In our model, we allowed for a difference in ‘susceptibility’ (i.e. probability of acquiring the infection if exposed) among the individuals of different ages. According to our hypothesis, a strain to which individuals are more susceptible can be considered more transmissible. Our analysis suggests that A/H3N2 is generally more transmissible than A/H1N1 and B viruses, especially to adults and elderly. In fact, while for A/H1N1 and B transmissibility to children is about twice as large as in other age groups, for A/H3N2 transmissibility to adults and elderly is as high as to children in two of the three analysed seasons. Our results are in overall agreement with the previous studies.^{9,31,39–41} A study by Pérez-Trallero *et al.*^{42} shows that all age classes get infected more often with A/H3N2 than with A/H1N1, possibly due to less frequent antigenic mutation in the latter, but this is especially true for elderly, possibly because of old antigenic memory. Moreover, recent studies on 2009 pandemic have shown that even the large diffusion of the pandemic virus in youngest individuals, many, of all ages, remained susceptible after the main 2009 wave in Hong Kong and Italy.^{43,44}

The issue of reporting is one of the limits of the influenza surveillance system, because of the impossibility to monitor the occurrence of influenza in those individuals who do not seek medical assistance. The risk associated with this limit is an underestimation of influenza incidence rates in the community. The subtype-specific reporting rate estimated in our analysis is higher for A/H3N2 (varying between 18 and 30% for the three selected seasons) and slightly lower for B (between 16 and 22%) and A/H1N1 (around 17%). In general, available estimates vary between 12·5%^{45} and 50%^{9} and are consistent with our values. Our estimates provide a first measure of evaluation of the surveillance system, which is commonly believed to underestimate the true number of cases.^{10}

We have assumed that reporting rates do not vary with age, which could represent an alternative explanation to the observed differences in population susceptibility. Indeed, Xia *et al.*^{46} had pointed out that elderly are more likely to visit their GP when infected. To have model predictions with equal ‘susceptibilities’ compatible with actual notifications, one would have to assume that A/H1N1 and B cases are notified more often among children than among adults and elderly, while A/H3N2 are notified equally among all classes. The present data do not allow us to exclude this hypothesis; more extensive serological data, including also children, would be needed for that.

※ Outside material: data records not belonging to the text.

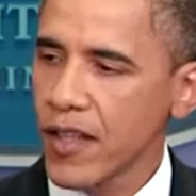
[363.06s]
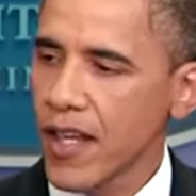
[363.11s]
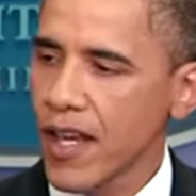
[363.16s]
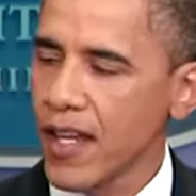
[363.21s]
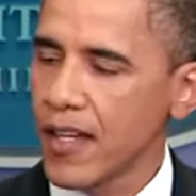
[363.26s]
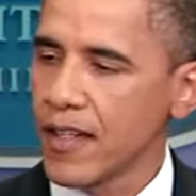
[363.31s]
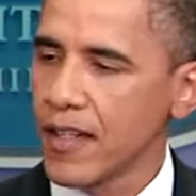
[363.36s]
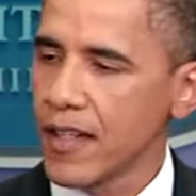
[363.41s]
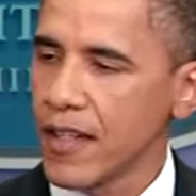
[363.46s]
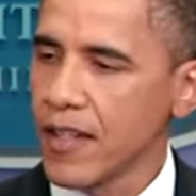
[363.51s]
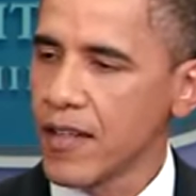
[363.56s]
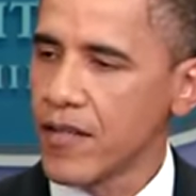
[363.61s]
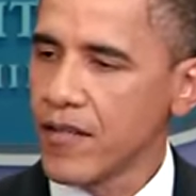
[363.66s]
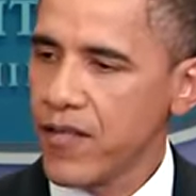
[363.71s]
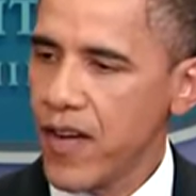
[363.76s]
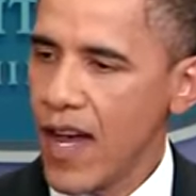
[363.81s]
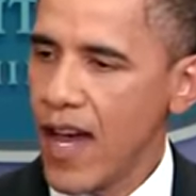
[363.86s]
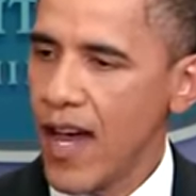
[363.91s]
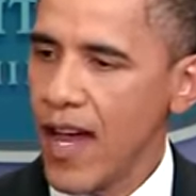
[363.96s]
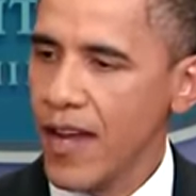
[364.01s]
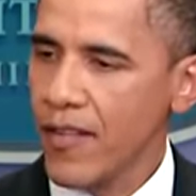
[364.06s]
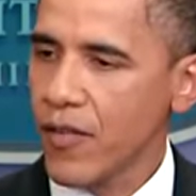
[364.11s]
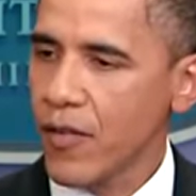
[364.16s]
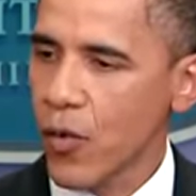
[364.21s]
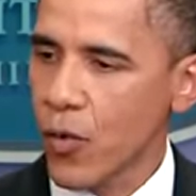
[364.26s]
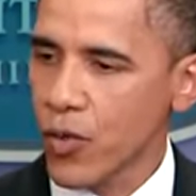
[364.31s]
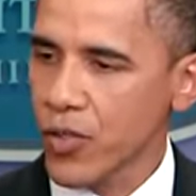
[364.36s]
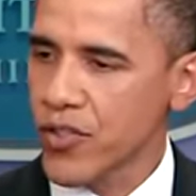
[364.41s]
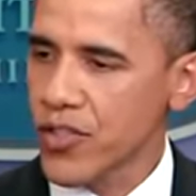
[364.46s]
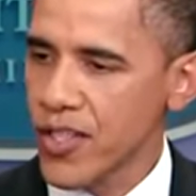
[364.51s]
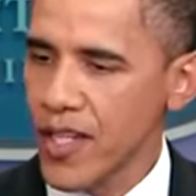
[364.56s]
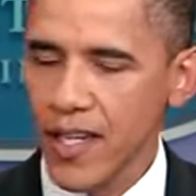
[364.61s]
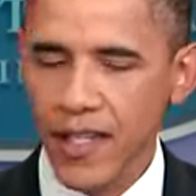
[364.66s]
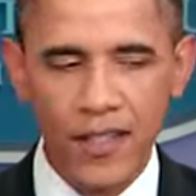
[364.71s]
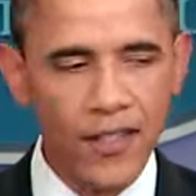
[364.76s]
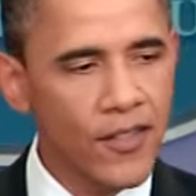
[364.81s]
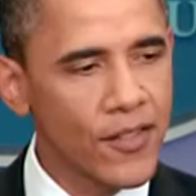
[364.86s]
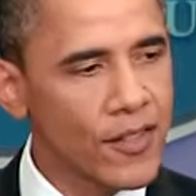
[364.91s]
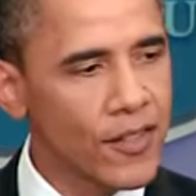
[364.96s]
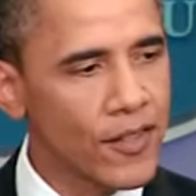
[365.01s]
that 5 or
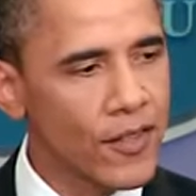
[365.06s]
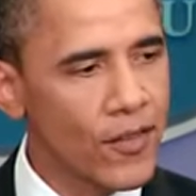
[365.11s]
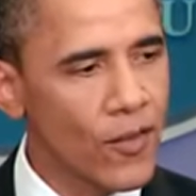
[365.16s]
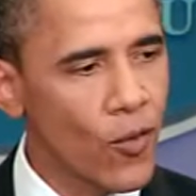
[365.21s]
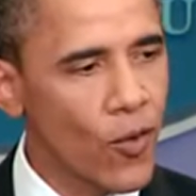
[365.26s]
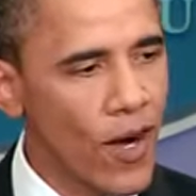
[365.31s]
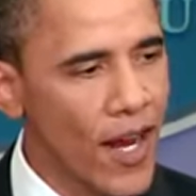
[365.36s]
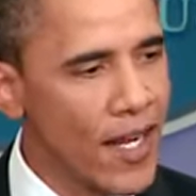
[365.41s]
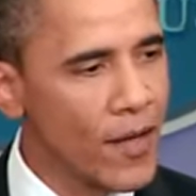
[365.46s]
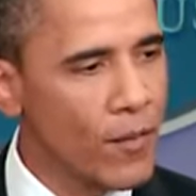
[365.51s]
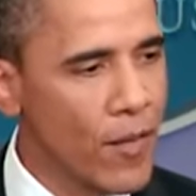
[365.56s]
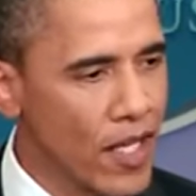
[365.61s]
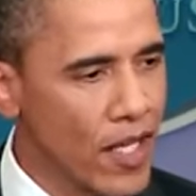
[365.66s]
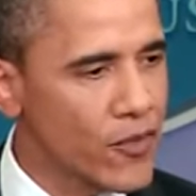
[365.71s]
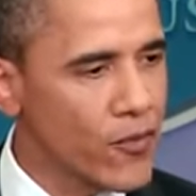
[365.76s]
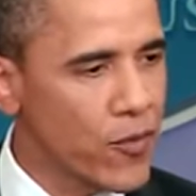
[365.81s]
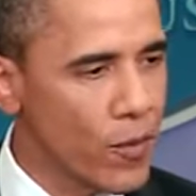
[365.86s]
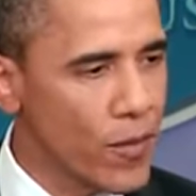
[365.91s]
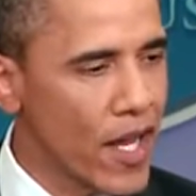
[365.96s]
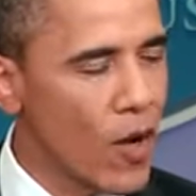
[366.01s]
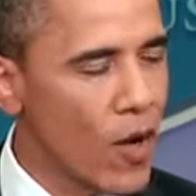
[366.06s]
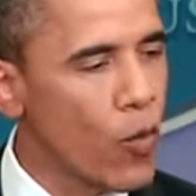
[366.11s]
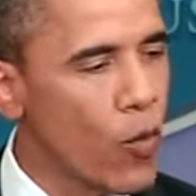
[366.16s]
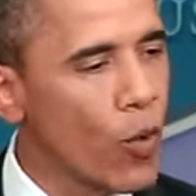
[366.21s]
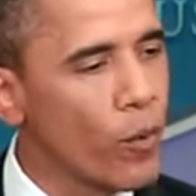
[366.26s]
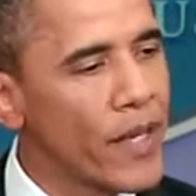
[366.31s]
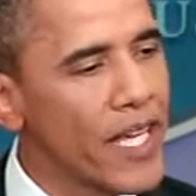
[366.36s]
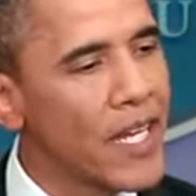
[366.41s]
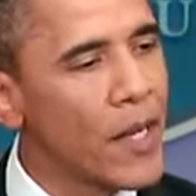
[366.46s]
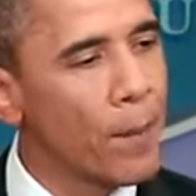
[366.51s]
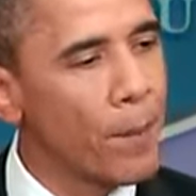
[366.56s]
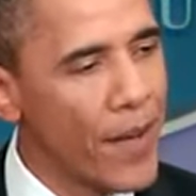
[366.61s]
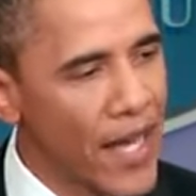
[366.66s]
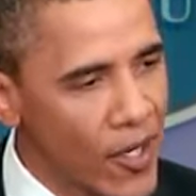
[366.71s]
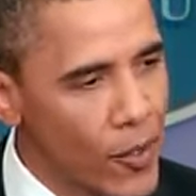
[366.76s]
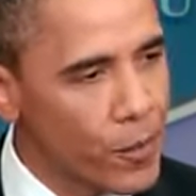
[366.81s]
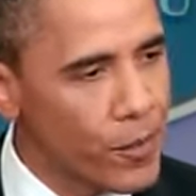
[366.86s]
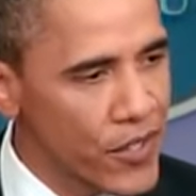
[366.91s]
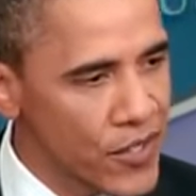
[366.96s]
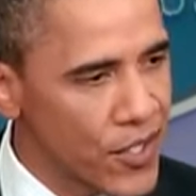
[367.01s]
6 or 8 months from now we'll be in a
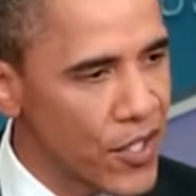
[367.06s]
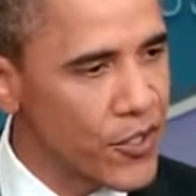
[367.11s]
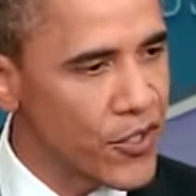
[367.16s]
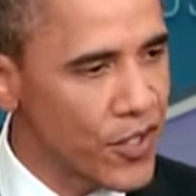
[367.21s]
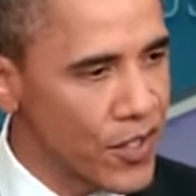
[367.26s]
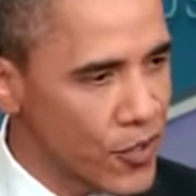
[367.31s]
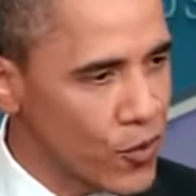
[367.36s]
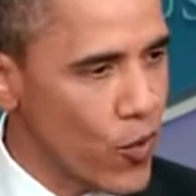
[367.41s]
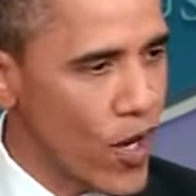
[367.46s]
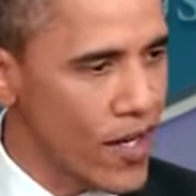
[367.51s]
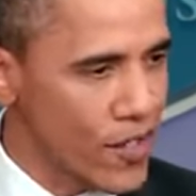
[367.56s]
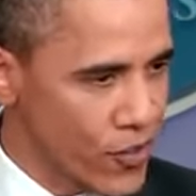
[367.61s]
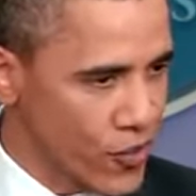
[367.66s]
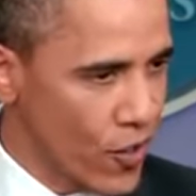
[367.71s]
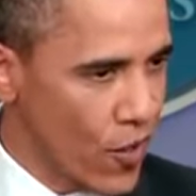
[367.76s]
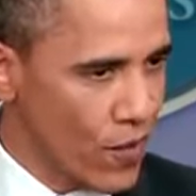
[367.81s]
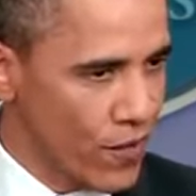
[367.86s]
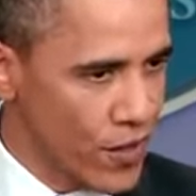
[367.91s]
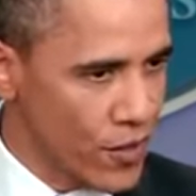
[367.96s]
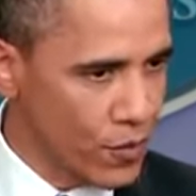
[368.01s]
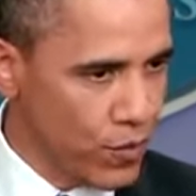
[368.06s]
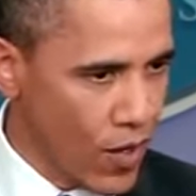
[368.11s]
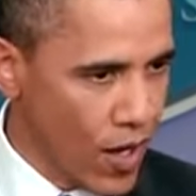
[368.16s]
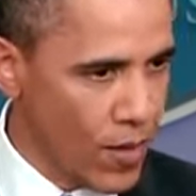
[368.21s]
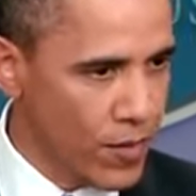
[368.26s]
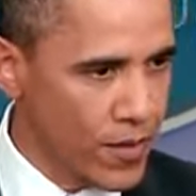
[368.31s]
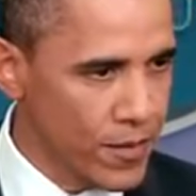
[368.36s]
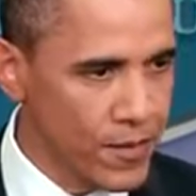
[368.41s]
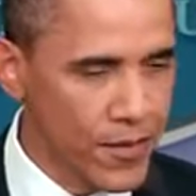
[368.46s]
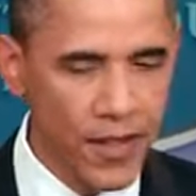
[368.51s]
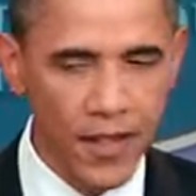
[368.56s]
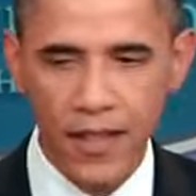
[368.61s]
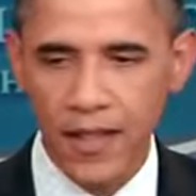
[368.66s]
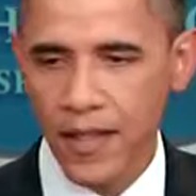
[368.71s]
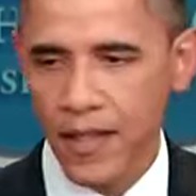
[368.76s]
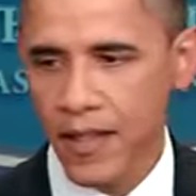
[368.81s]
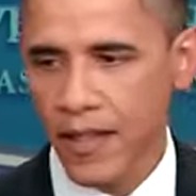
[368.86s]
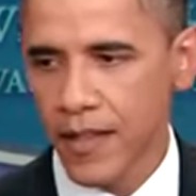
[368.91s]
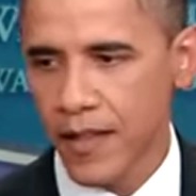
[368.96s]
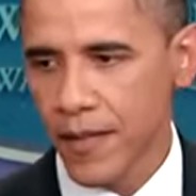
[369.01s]
better position to try to solve this problem
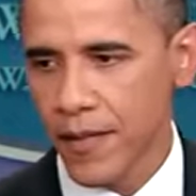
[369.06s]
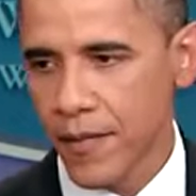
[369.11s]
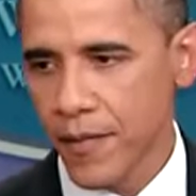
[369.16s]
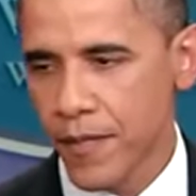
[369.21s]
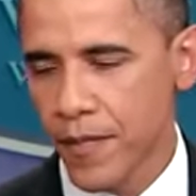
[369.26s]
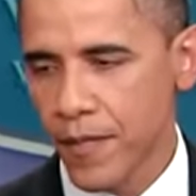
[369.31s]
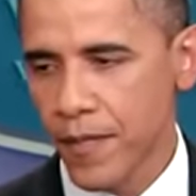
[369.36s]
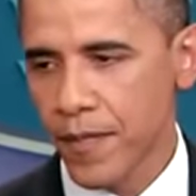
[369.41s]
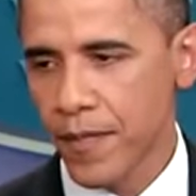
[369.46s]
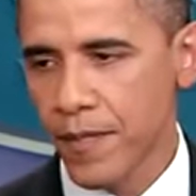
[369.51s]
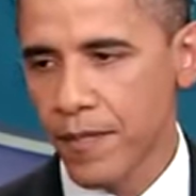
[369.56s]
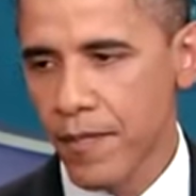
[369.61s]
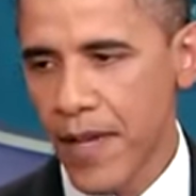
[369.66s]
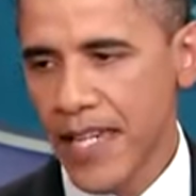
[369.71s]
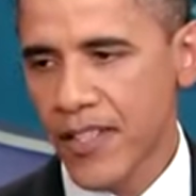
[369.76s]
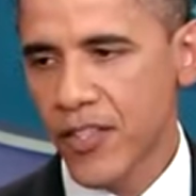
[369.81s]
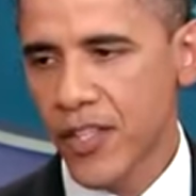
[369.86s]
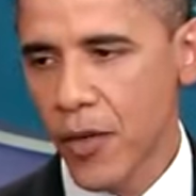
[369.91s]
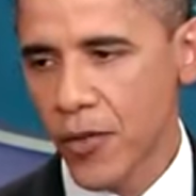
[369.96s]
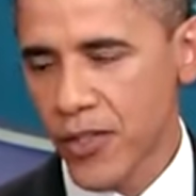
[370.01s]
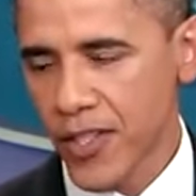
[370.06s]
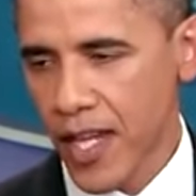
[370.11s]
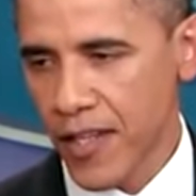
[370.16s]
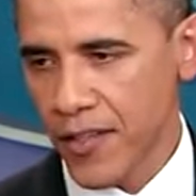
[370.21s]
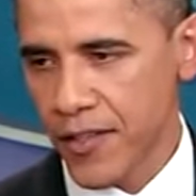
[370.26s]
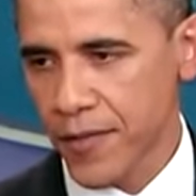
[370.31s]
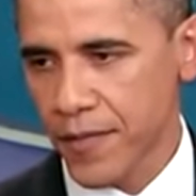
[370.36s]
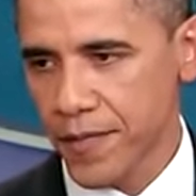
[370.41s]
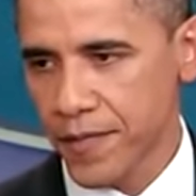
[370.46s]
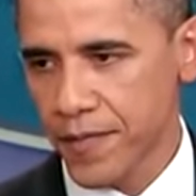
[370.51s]
makes no sense.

An interesting result of our analysis that is not affected by these uncertainties is the estimation of strain-dependent effective reproductive ratios, with values ranging from 1·2 to 1·4. Earlier studies^{9,31} proposed similar estimates. As mentioned above, these estimates depend on the assumed length of GT; clearly, allowing for uncertainty in this would result in wider confidence intervals for *R*_{0}.

The same type of analysis could be extended to all other seasons, but the lack of relevant immunological data prevents the use of the same methods. To perform the analysis without serological data, one could assume that reporting rate and transmissibility are intrinsic property of a (sub)type and do not change with antigenic drift, but our analysis suggests that this is not the case, especially for (sub)type A/H3N2. Another problem concerns those seasons in which two or more strains co-circulated, for which further results on the potential role of short-term cross-protection^{46,47} would be of great value.

Our model reproduces the observed dynamics of influenza remarkably well; a possible extension of our analysis could include spatial heterogeneities or, given the importance of transmission in children,^{9} school holidays. A statistical analysis of the potential influence of school holidays and temperature patterns on transmission is underway.

Despite the model limitations, our results provide important information on the dynamics of influenza and estimates of subtype-specific parameters that may be useful to calibrate intervention strategies or to improve data collection.